_WHAT IS BEING ASKED_.
Although the records contain pictures, only their text should be repeated, exactly as it stands.

*** Opening DATA RECORDS ***

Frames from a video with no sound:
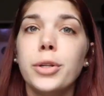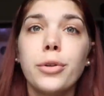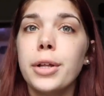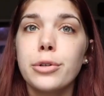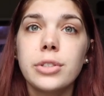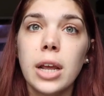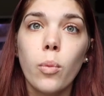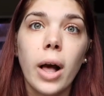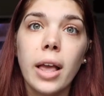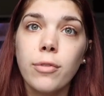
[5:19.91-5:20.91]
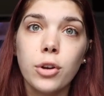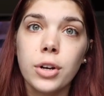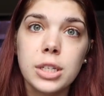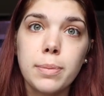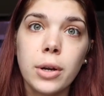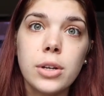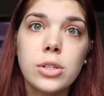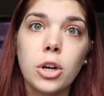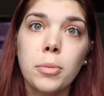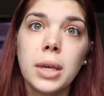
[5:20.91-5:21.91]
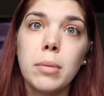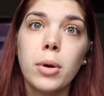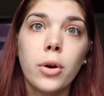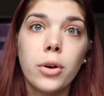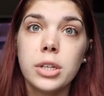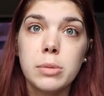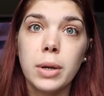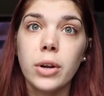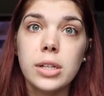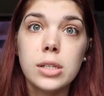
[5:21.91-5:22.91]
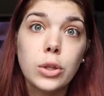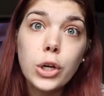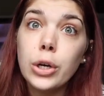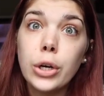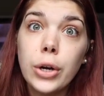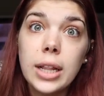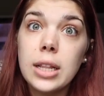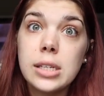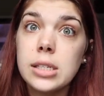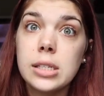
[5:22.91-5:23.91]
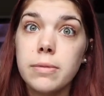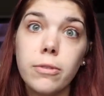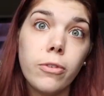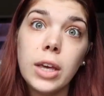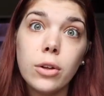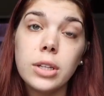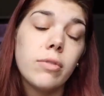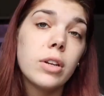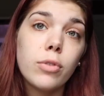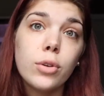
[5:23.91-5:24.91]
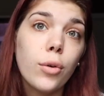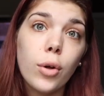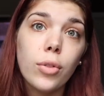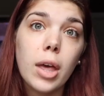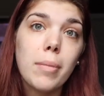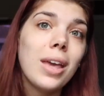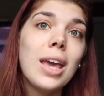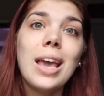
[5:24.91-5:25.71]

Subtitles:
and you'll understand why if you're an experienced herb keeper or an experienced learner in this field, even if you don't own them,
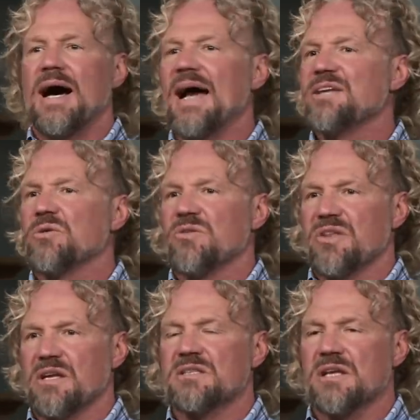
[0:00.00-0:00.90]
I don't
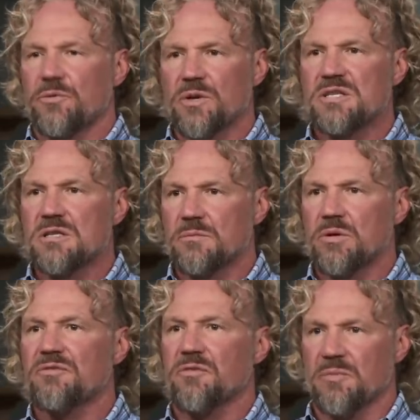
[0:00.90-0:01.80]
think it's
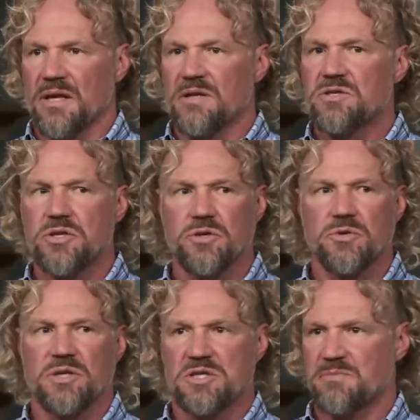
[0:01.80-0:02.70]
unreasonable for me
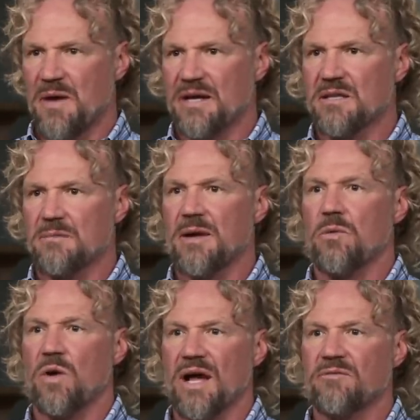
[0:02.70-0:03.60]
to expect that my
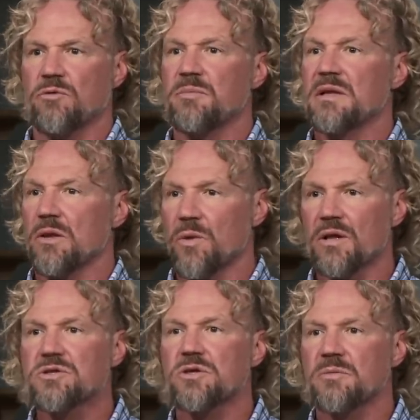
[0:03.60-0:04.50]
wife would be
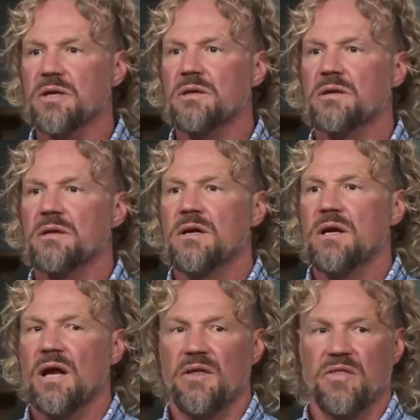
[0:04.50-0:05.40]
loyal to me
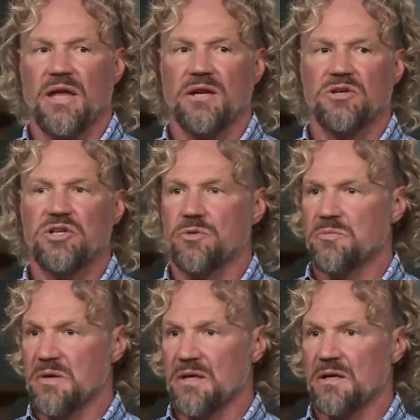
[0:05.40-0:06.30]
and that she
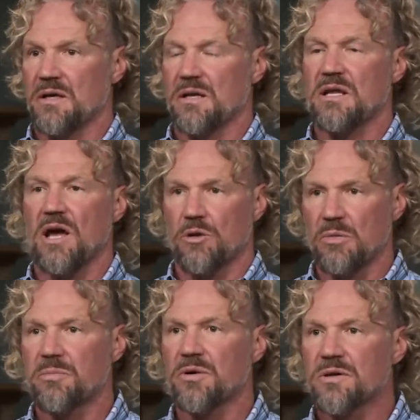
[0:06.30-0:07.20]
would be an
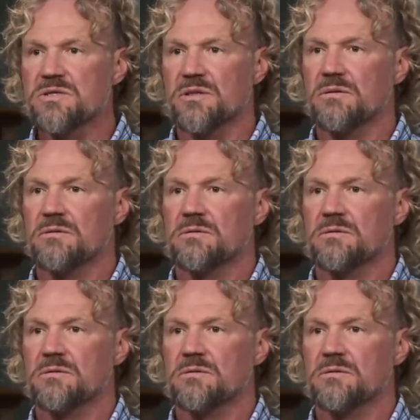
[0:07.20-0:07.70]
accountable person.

*** Closing DATA RECORDS ***

_RESPONSE TO THIS TASK_.
Frames from a video with no sound:
[5:19.91-5:20.91]
[5:20.91-5:21.91]
[5:21.91-5:22.91]
[5:22.91-5:23.91]
[5:23.91-5:24.91]
[5:24.91-5:25.71]

Subtitles:
and you'll understand why if you're an experienced herb keeper or an experienced learner in this field, even if you don't own them,
[0:00.00-0:00.90]
I don't
[0:00.90-0:01.80]
think it's
[0:01.80-0:02.70]
unreasonable for me
[0:02.70-0:03.60]
to expect that my
[0:03.60-0:04.50]
wife would be
[0:04.50-0:05.40]
loyal to me
[0:05.40-0:06.30]
and that she
[0:06.30-0:07.20]
would be an
[0:07.20-0:07.70]
accountable person.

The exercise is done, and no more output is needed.